The next day was slack, and we did a lot better because it felt like when I rode in the box, I told myself to slow down a little bit, and it felt like I did that. Riding out the back, I told Champ, “See, I took that extra swing and it worked.”
“You didn’t take one more,” he said and kind of laughed. Anyway, a couple days later we went to Yuma, and we were one of the last teams out. It was kind of soft. So we drew a good steer, I got a good start, and I took an extra swing over the steer and split the horns. I told Champ, “See, that’s why you don’t take that extra swing.”
A roper needs to learn how to figure out, in the middle of his or her swing, the line between throwing too fast and taking one more. There’s a line that everybody has, and it’s mostly mental. At San Angelo, I threw so fast because I was wanting to be fast. I was trying to force things to happen instead of letting things come together. At the other rodeo, I was past my normal spot. I was just trying to catch but put some sauce on it, and I just missed.
If you do it enough, you’ll know. But you’ll miss plenty in the process. Being able to walk that line is what separates the best guys in the world. We all kind of know where our line is. We try to hit it every time. We know our sweet spot. But every now and then you’ve got to let your hair down and throw before the line, and sometimes you’ve got to go past the line.
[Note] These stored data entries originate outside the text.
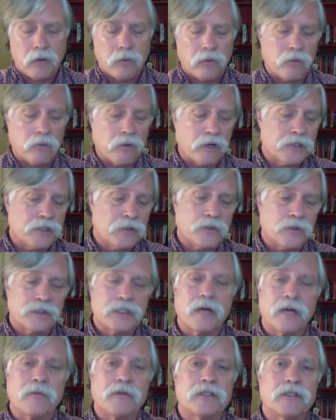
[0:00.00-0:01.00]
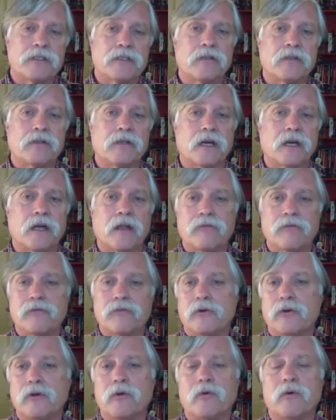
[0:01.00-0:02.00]
We're watching what's happening in Southern
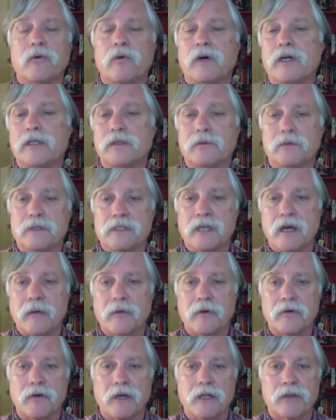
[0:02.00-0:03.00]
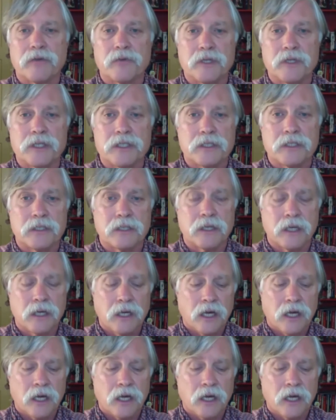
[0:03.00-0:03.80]
California. We're watching what's happening around the region.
Derrick Begay: On Good Roping, Great Horses and His Uncertain Future in Rodeo
A lot of it has to do with timing—where you leave the box, your swing, and what kind of start you got. If all three come together, then you hit your spot. If all those three line up, that’s all you need to know. It doesn’t matter if you’re at Cheyenne or the NFR, if you can set up your timing, you can catch. Sometimes you miss the barrier, sometimes you’ve got to pull at the line. Those things all change your timing a little bit. You have to know how to ride through it and throw through it if you do.
Having timing and knowing your sweet spot comes down to confidence in your ability. The best ropers in the world can miss 10 in a row, but they aren’t thinking about any of that on their next one. They’re thinking of doing their job—getting a good start, riding to their sweet spot and throwing.
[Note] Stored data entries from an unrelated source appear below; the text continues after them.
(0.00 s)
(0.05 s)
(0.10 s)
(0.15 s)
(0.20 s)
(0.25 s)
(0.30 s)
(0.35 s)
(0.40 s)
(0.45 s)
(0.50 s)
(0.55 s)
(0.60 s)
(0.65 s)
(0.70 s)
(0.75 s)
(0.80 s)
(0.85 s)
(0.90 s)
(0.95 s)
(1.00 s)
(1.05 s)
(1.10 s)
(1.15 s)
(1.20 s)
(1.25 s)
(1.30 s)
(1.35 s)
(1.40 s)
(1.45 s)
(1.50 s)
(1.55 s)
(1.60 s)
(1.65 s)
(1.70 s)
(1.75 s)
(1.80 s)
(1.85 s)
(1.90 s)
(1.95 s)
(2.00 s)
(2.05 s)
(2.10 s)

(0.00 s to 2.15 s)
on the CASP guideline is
When I practice, I think about all the good headers from Trevor Brazile to Clay Tryan to Chad Masters to Tsinigine, Rogers, Bird and Driggers. I think how fast they’ll be, what their run would look like. There are always those people who win everywhere, and if you think what they’ll do when you’re at home in your practice pen, they’ll be the ones to beat. If you can think about all of that when you’re practicing, think those guys already went and now it’s your turn to match what they’ve done, beat them, or stay with them. At the end, imagine it’s the short round and now you’ve got to really step up and make your run faster than theirs. You’ve got to visualize it all. Those guys are the best, and you want to always think what they’re doing and what they’re up to. They’re practicing, so you better be too.
Everybody does have a sweet spot, from the top ropers to the lower numbered ropers. What’s real tricky about that is you can’t just keep doing that all the time. You have to stretch the limits from time to time. When you have your spot, you can work on throwing faster before your sweet spot or work on throwing past it, too. You can push yourself to get better, and then eventually your sweet spot will be consistently faster.